Dataset entries:

------

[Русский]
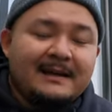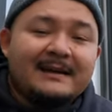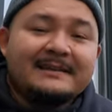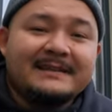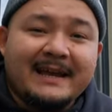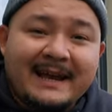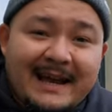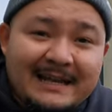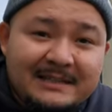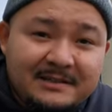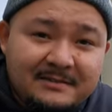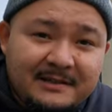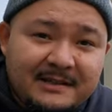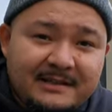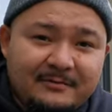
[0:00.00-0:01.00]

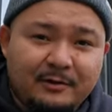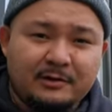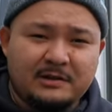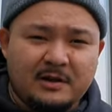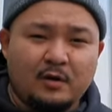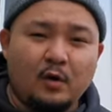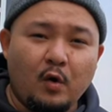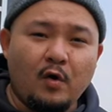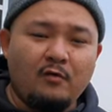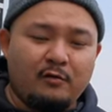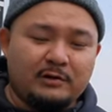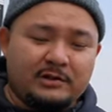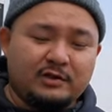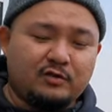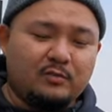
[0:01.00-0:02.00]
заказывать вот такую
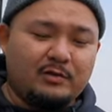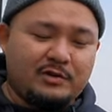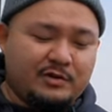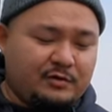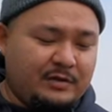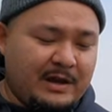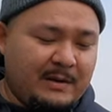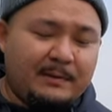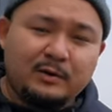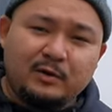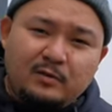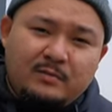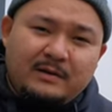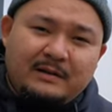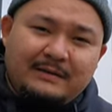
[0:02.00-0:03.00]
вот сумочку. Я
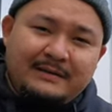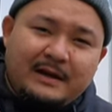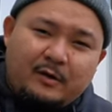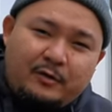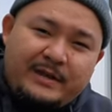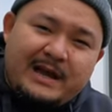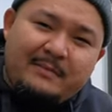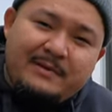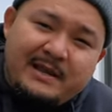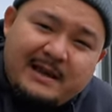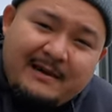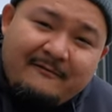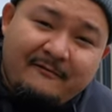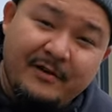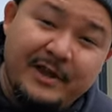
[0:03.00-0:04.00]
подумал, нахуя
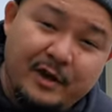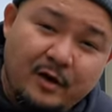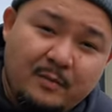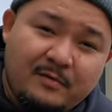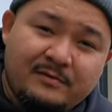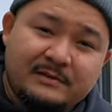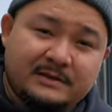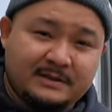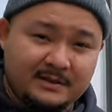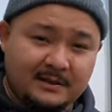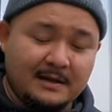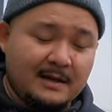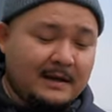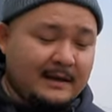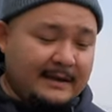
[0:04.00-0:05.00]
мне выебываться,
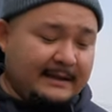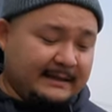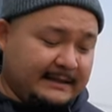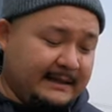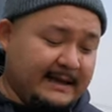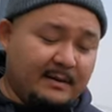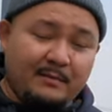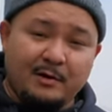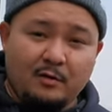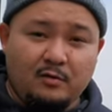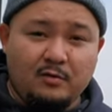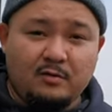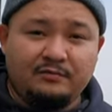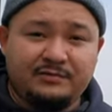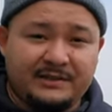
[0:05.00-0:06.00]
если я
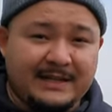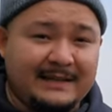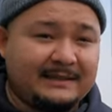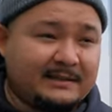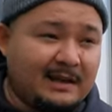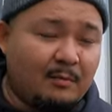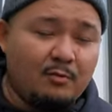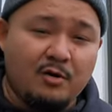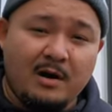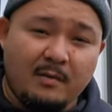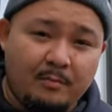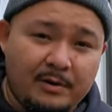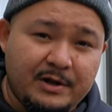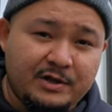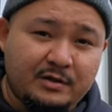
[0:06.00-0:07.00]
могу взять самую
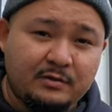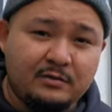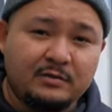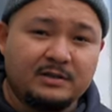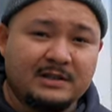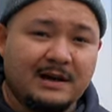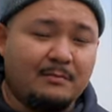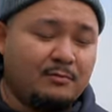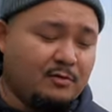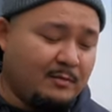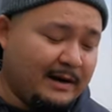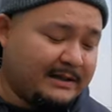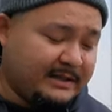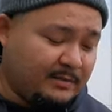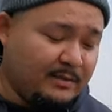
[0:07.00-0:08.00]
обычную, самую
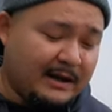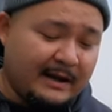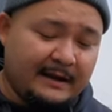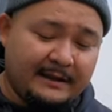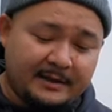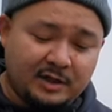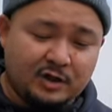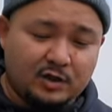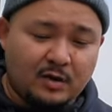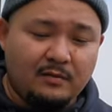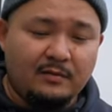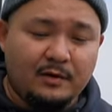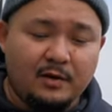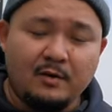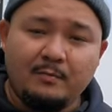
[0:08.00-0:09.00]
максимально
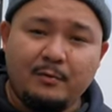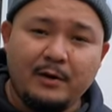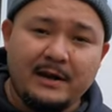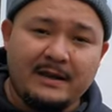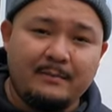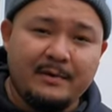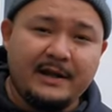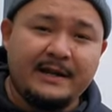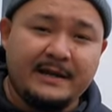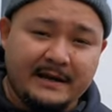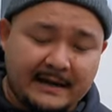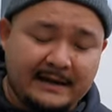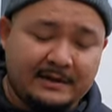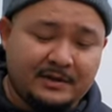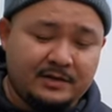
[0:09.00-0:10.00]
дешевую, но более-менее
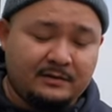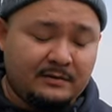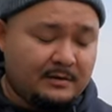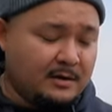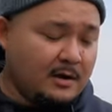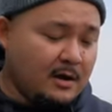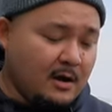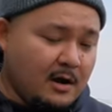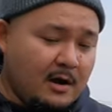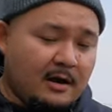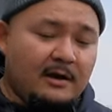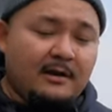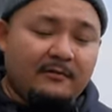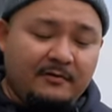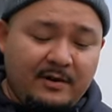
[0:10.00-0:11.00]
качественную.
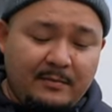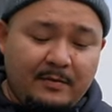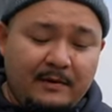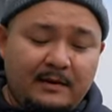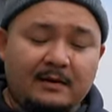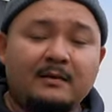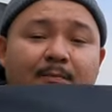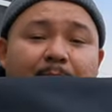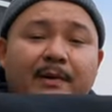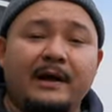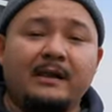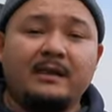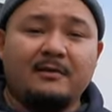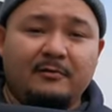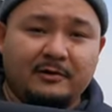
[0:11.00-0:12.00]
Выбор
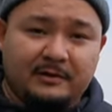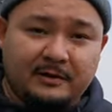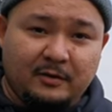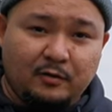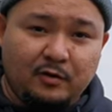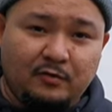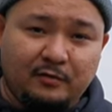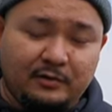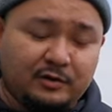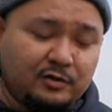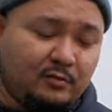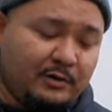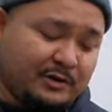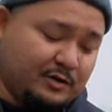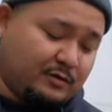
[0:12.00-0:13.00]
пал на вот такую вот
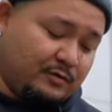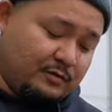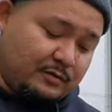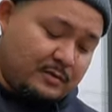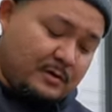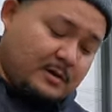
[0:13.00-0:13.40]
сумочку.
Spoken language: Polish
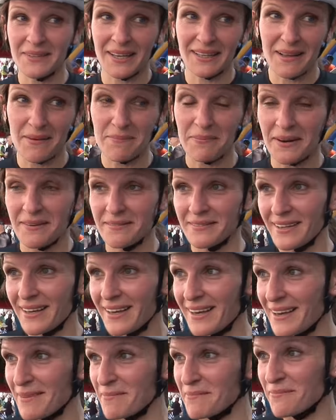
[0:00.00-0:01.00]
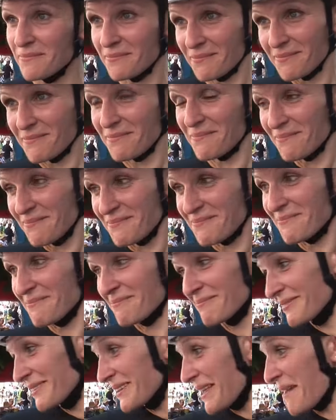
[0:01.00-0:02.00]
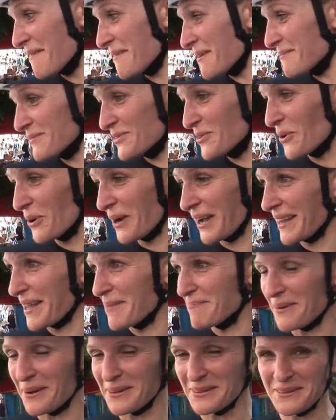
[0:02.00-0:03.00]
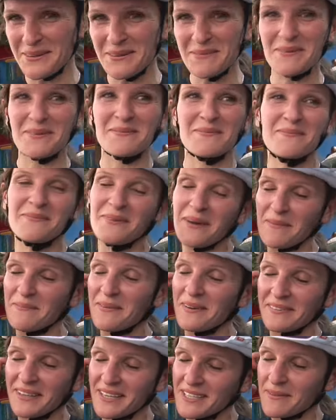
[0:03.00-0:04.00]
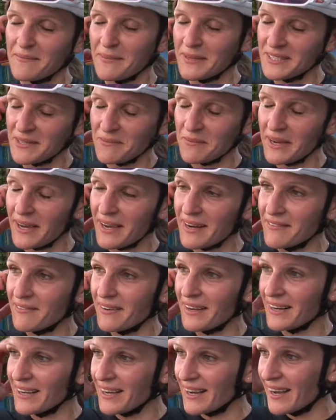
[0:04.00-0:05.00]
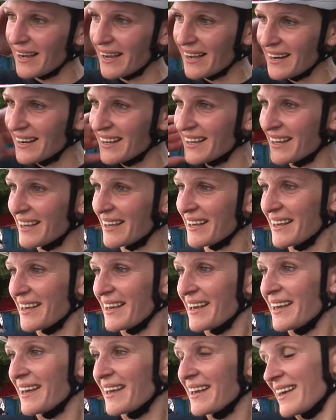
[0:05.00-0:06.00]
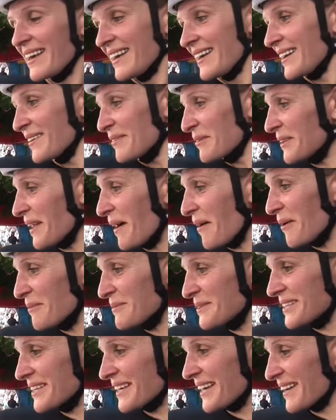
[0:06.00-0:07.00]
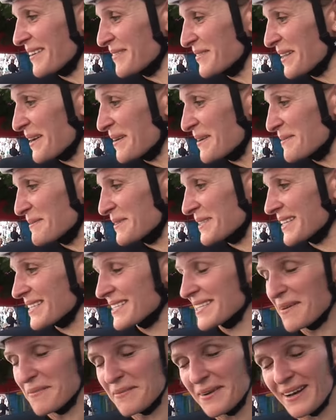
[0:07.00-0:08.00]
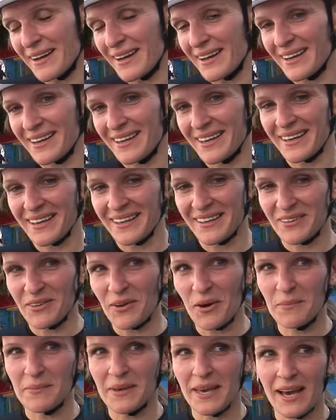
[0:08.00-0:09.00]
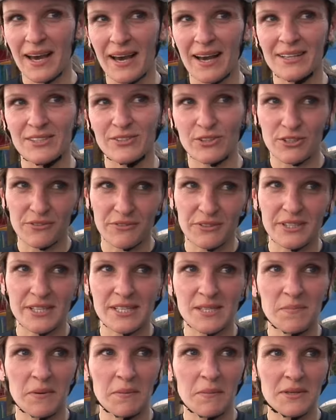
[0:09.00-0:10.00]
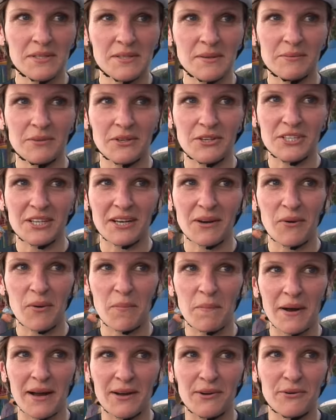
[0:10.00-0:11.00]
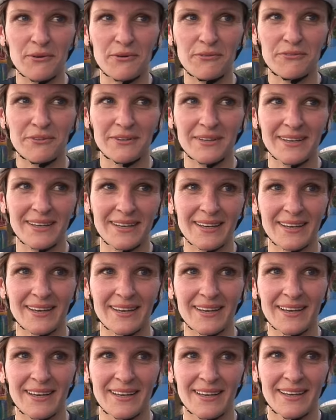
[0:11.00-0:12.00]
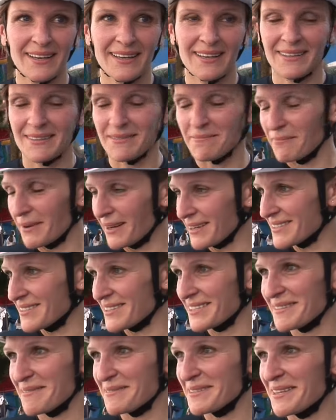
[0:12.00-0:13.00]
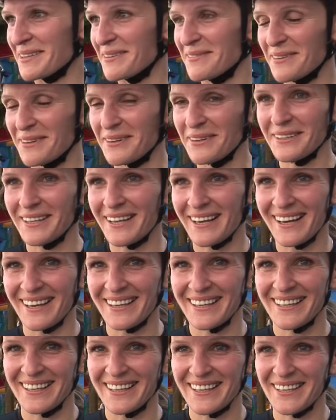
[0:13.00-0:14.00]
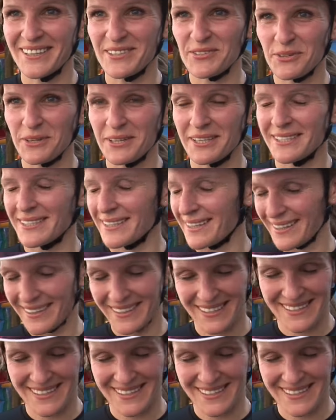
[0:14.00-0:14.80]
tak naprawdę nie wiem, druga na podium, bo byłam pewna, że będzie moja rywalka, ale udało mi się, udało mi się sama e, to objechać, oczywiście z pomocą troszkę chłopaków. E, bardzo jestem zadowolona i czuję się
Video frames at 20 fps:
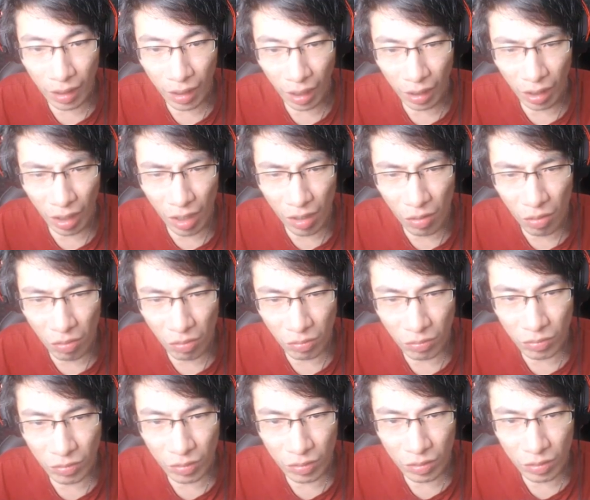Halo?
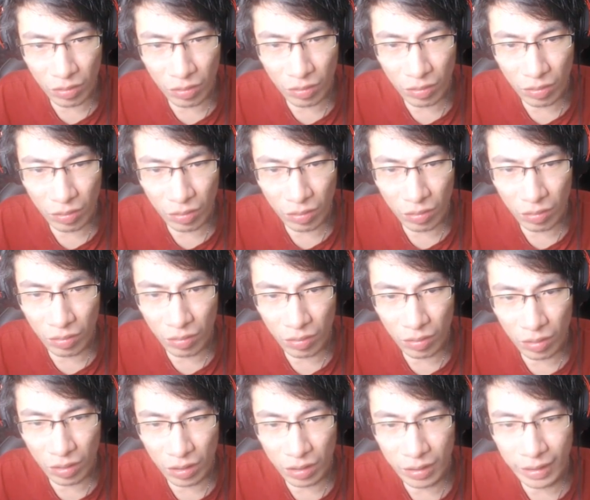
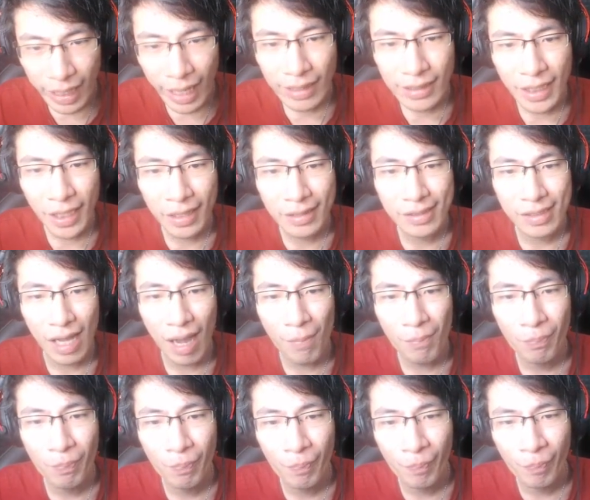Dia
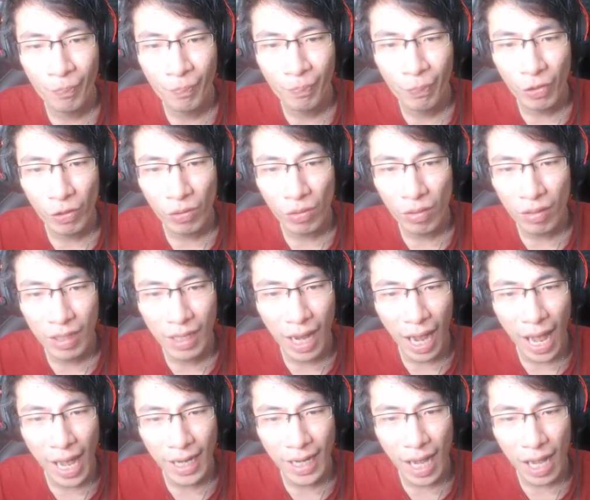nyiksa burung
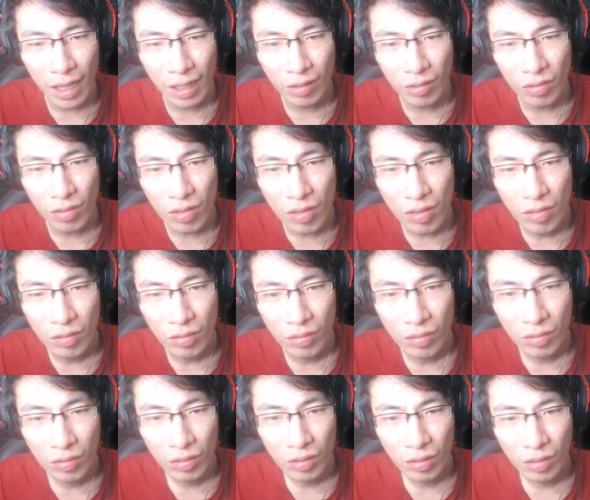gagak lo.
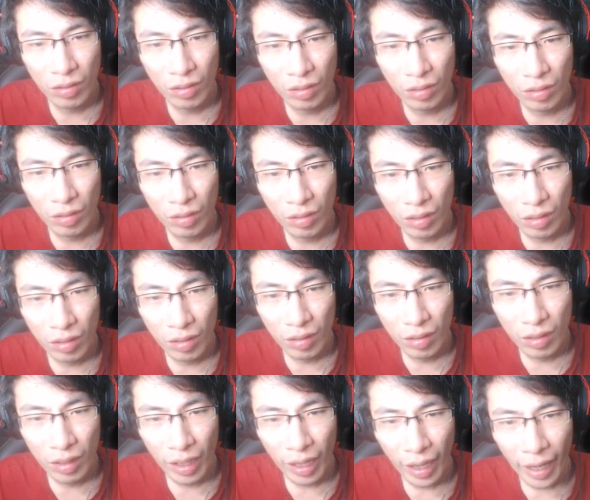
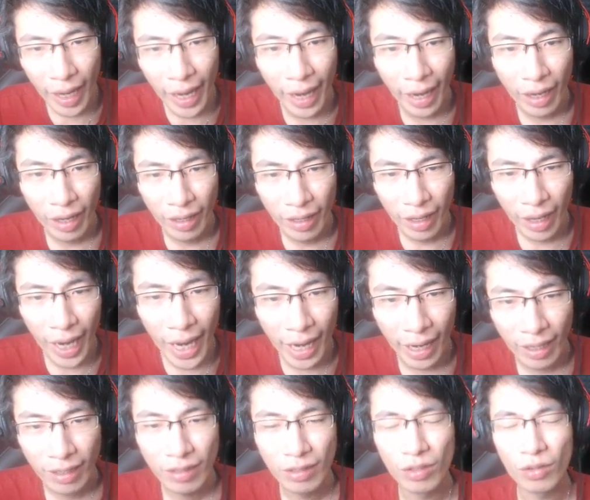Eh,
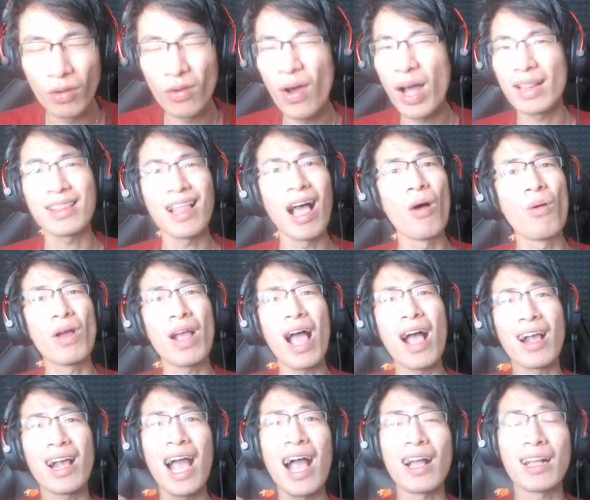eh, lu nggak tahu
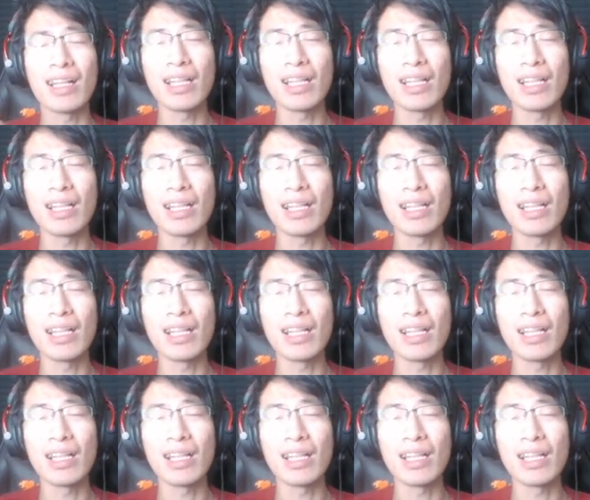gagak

------

DIRECTIONS:
The result should be every line of the data, reproduced exactly, with the images removed.

RESPONSE AREA:
[Русский]
[0:00.00-0:01.00]

[0:01.00-0:02.00]
заказывать вот такую
[0:02.00-0:03.00]
вот сумочку. Я
[0:03.00-0:04.00]
подумал, нахуя
[0:04.00-0:05.00]
мне выебываться,
[0:05.00-0:06.00]
если я
[0:06.00-0:07.00]
могу взять самую
[0:07.00-0:08.00]
обычную, самую
[0:08.00-0:09.00]
максимально
[0:09.00-0:10.00]
дешевую, но более-менее
[0:10.00-0:11.00]
качественную.
[0:11.00-0:12.00]
Выбор
[0:12.00-0:13.00]
пал на вот такую вот
[0:13.00-0:13.40]
сумочку.
Spoken language: Polish
[0:00.00-0:01.00]
[0:01.00-0:02.00]
[0:02.00-0:03.00]
[0:03.00-0:04.00]
[0:04.00-0:05.00]
[0:05.00-0:06.00]
[0:06.00-0:07.00]
[0:07.00-0:08.00]
[0:08.00-0:09.00]
[0:09.00-0:10.00]
[0:10.00-0:11.00]
[0:11.00-0:12.00]
[0:12.00-0:13.00]
[0:13.00-0:14.00]
[0:14.00-0:14.80]
tak naprawdę nie wiem, druga na podium, bo byłam pewna, że będzie moja rywalka, ale udało mi się, udało mi się sama e, to objechać, oczywiście z pomocą troszkę chłopaków. E, bardzo jestem zadowolona i czuję się
Video frames at 20 fps:
Halo?
Dia
nyiksa burung
gagak lo.
Eh,
eh, lu nggak tahu
gagak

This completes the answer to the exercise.